Go through the data below and transcribe it exactly. Omit the images.
#### DATA FOR THIS EXERCISE
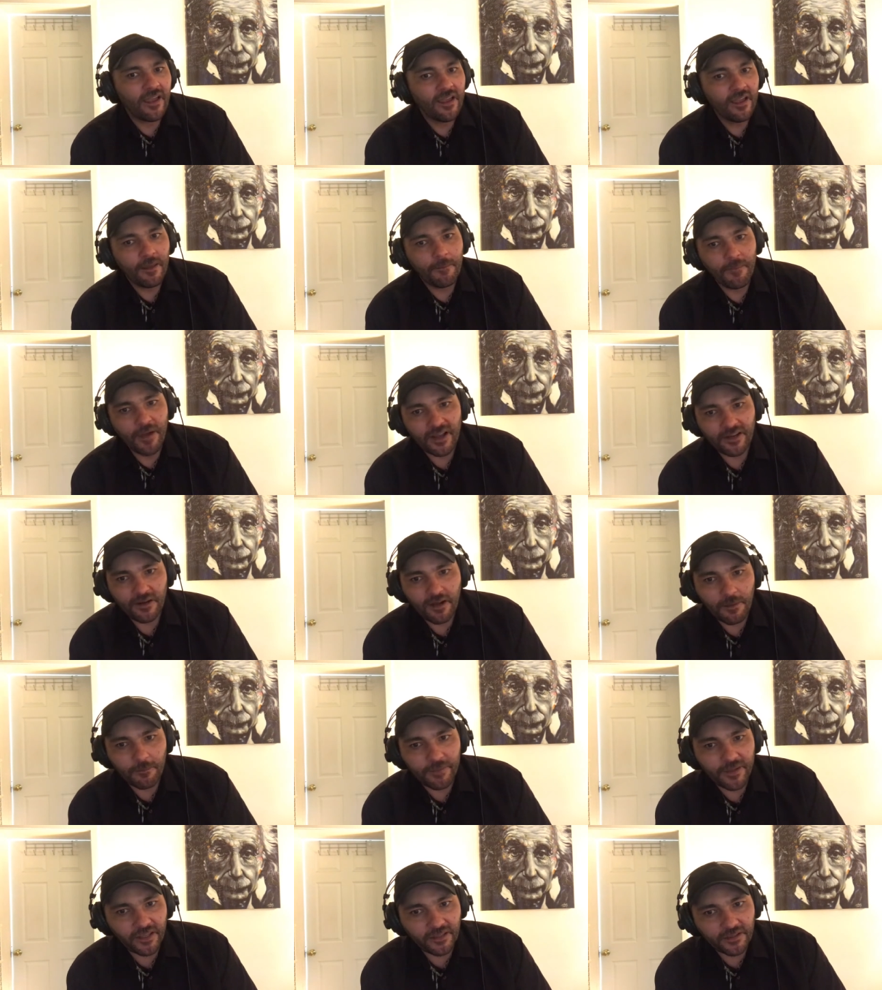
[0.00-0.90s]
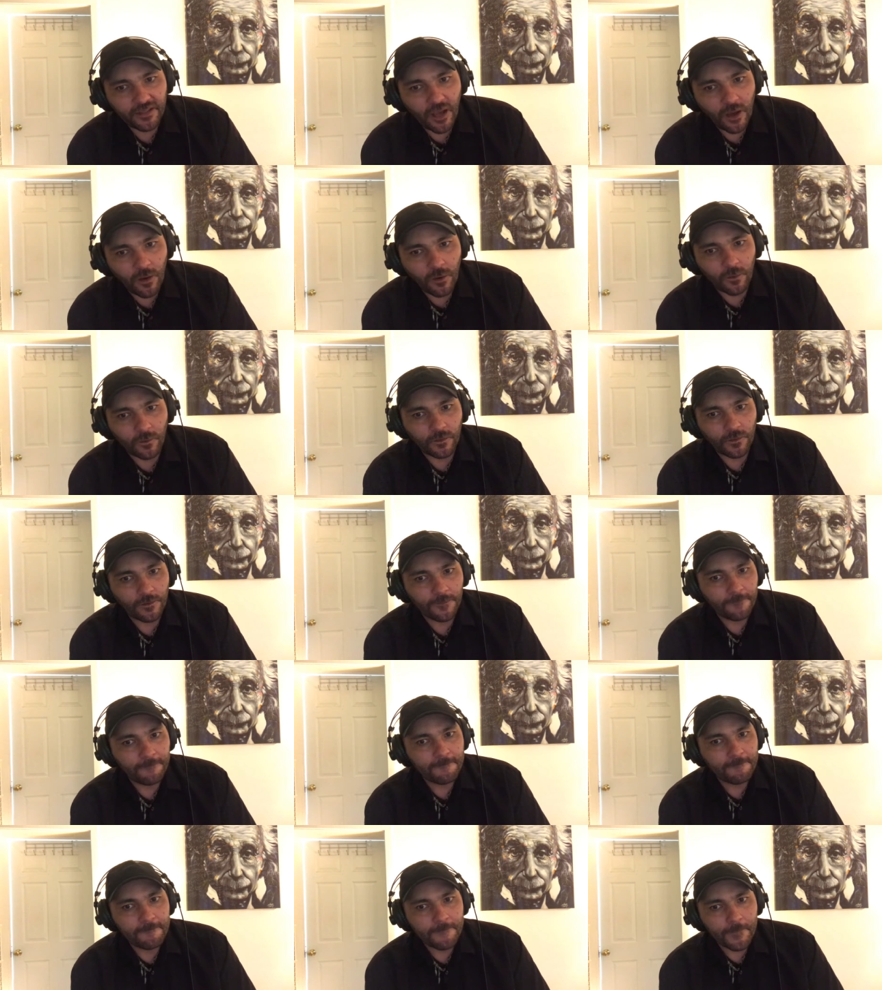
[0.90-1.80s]
It might not be atoned
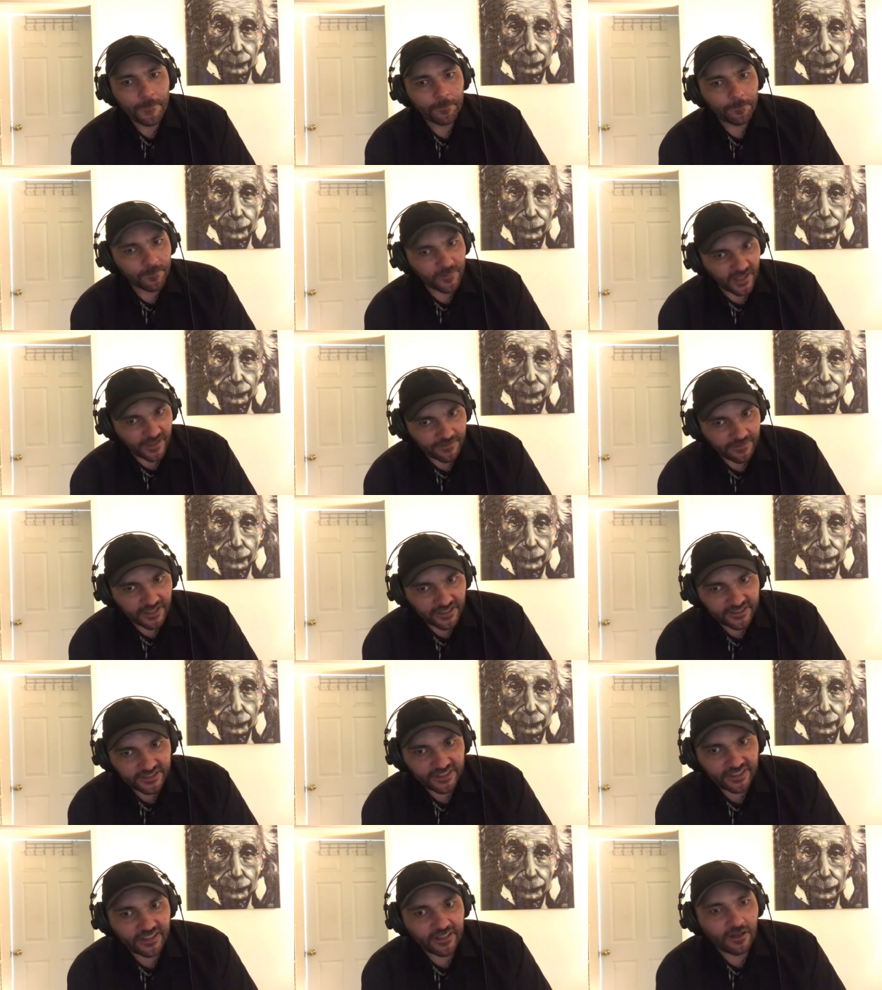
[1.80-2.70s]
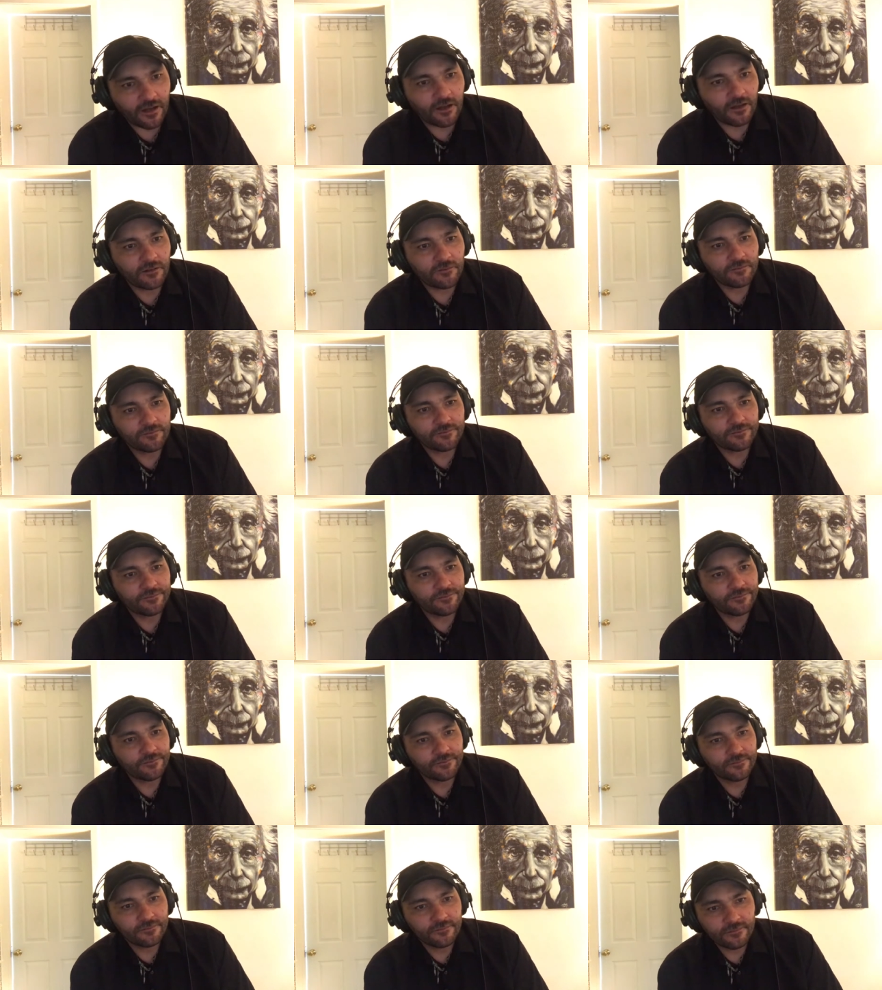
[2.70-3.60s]
in this eon
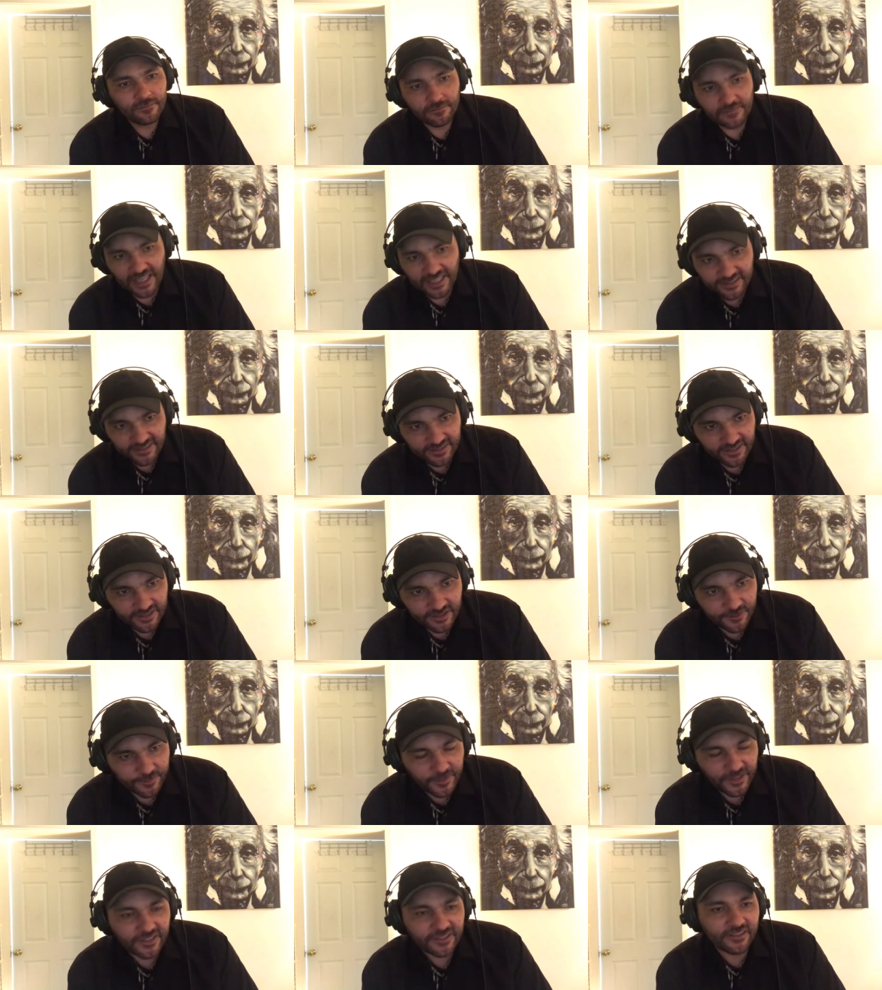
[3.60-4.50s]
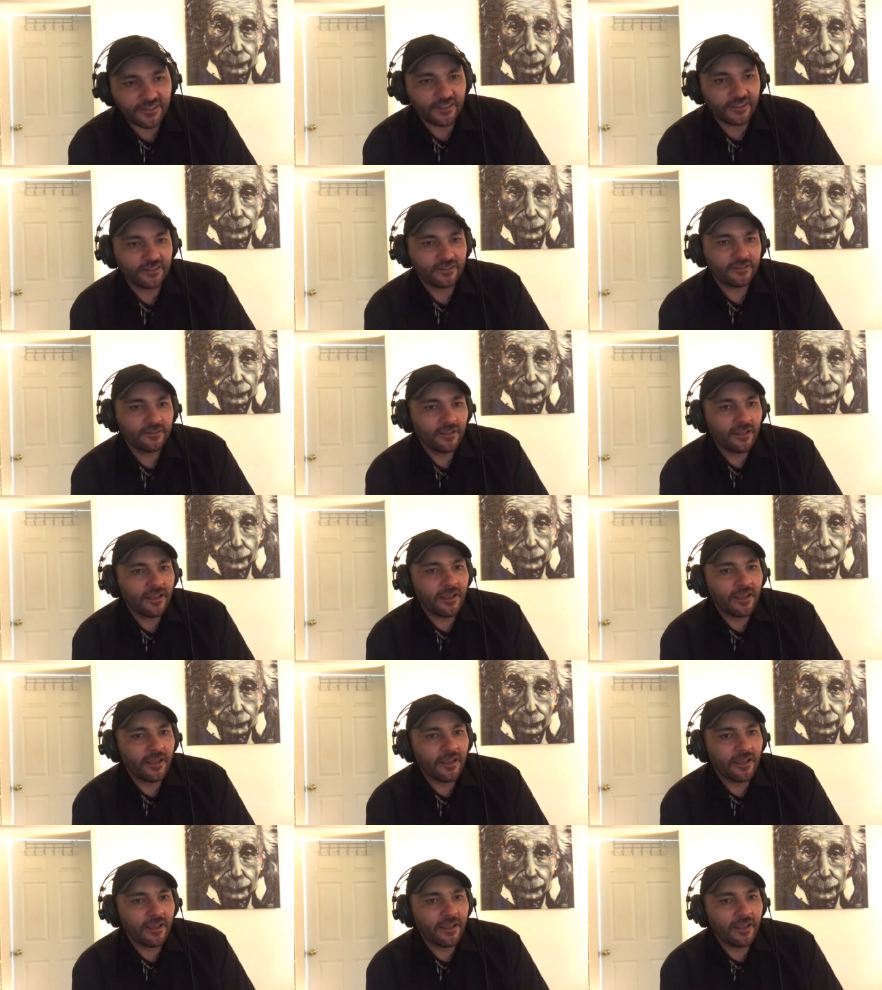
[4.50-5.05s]
as this species.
########
_REPLY:_
[0.00-0.90s]
[0.90-1.80s]
It might not be atoned
[1.80-2.70s]
[2.70-3.60s]
in this eon
[3.60-4.50s]
[4.50-5.05s]
as this species.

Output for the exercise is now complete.